(DATA SHOWN)
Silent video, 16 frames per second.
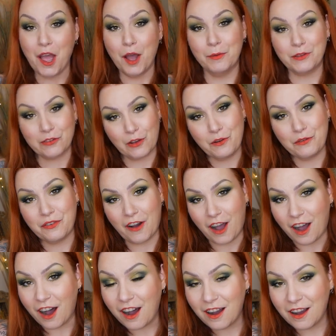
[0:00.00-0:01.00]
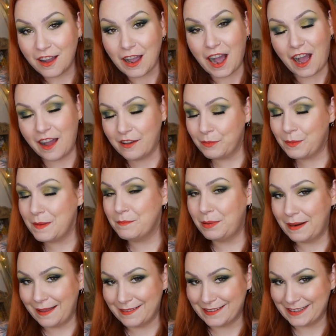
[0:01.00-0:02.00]
But so far, I've been
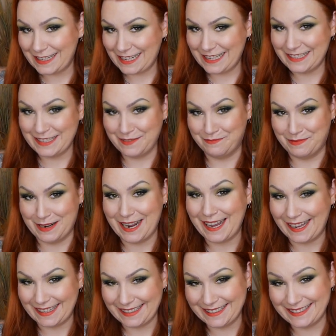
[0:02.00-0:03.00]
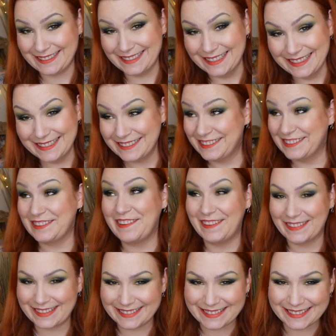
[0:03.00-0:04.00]
pleasantly surprised.
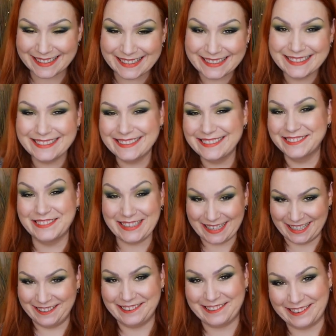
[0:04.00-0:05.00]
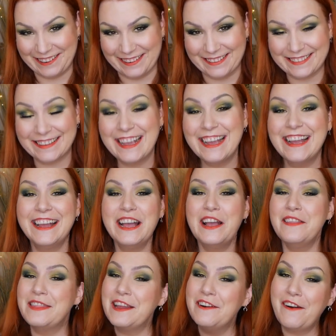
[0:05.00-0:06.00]
Shocked. Really shocked.
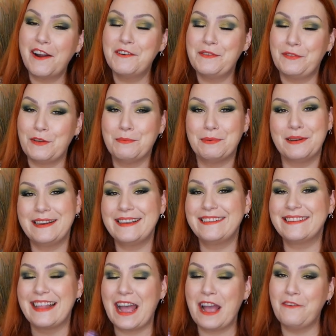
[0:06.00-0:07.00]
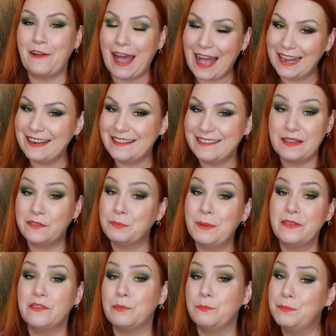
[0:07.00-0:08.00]
There are a few products that I've had in this
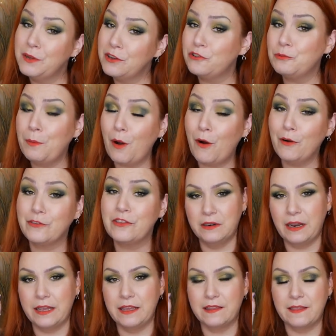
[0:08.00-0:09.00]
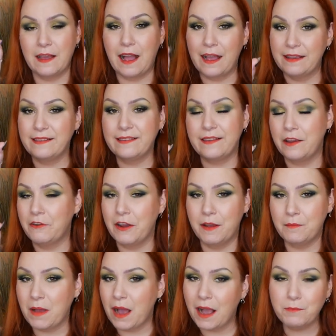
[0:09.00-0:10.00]
month's Birchbox, like the eye
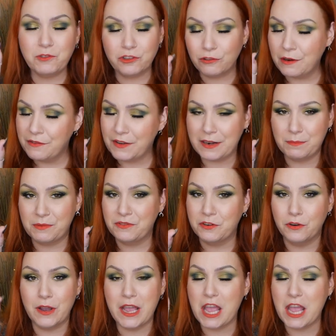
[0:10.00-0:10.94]
serum. I'm sure I've had it before.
(End DATA SHOWN)
_WORK REQUEST:_ Extract, word for word, every line from the one holding "[0:03.00-0:04.00]" through the closing line of the data above. Do not include any pictures.

_YOUR SOLUTION:_
[0:03.00-0:04.00]
pleasantly surprised.
[0:04.00-0:05.00]
[0:05.00-0:06.00]
Shocked. Really shocked.
[0:06.00-0:07.00]
[0:07.00-0:08.00]
There are a few products that I've had in this
[0:08.00-0:09.00]
[0:09.00-0:10.00]
month's Birchbox, like the eye
[0:10.00-0:10.94]
serum. I'm sure I've had it before.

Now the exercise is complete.